### Work instruction
Repeat, word for word, all the data that follows, and exclude the pictures.

┌──

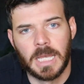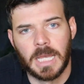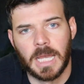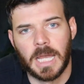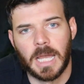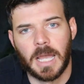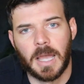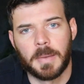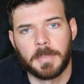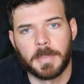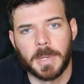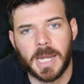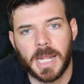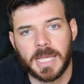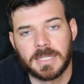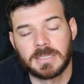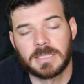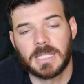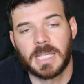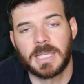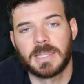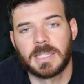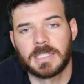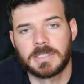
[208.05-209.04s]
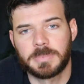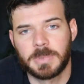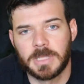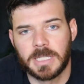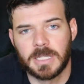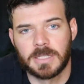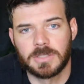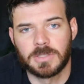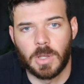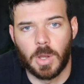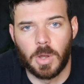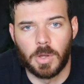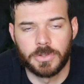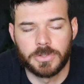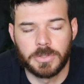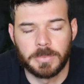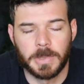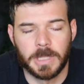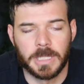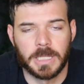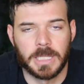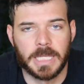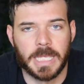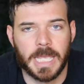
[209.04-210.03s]
And I say this because
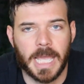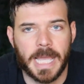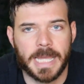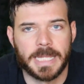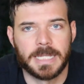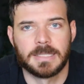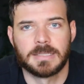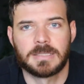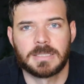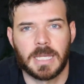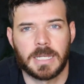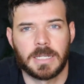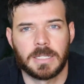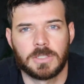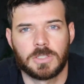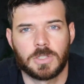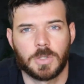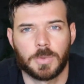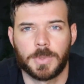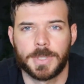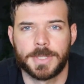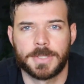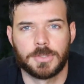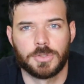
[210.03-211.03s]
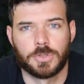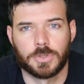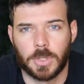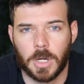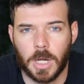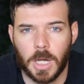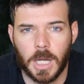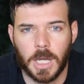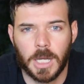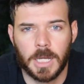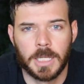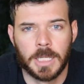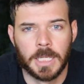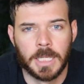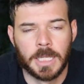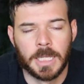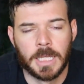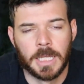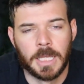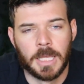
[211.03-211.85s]
ultimately I decided to withdraw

└──

### Response below
[208.05-209.04s]
[209.04-210.03s]
And I say this because
[210.03-211.03s]
[211.03-211.85s]
ultimately I decided to withdraw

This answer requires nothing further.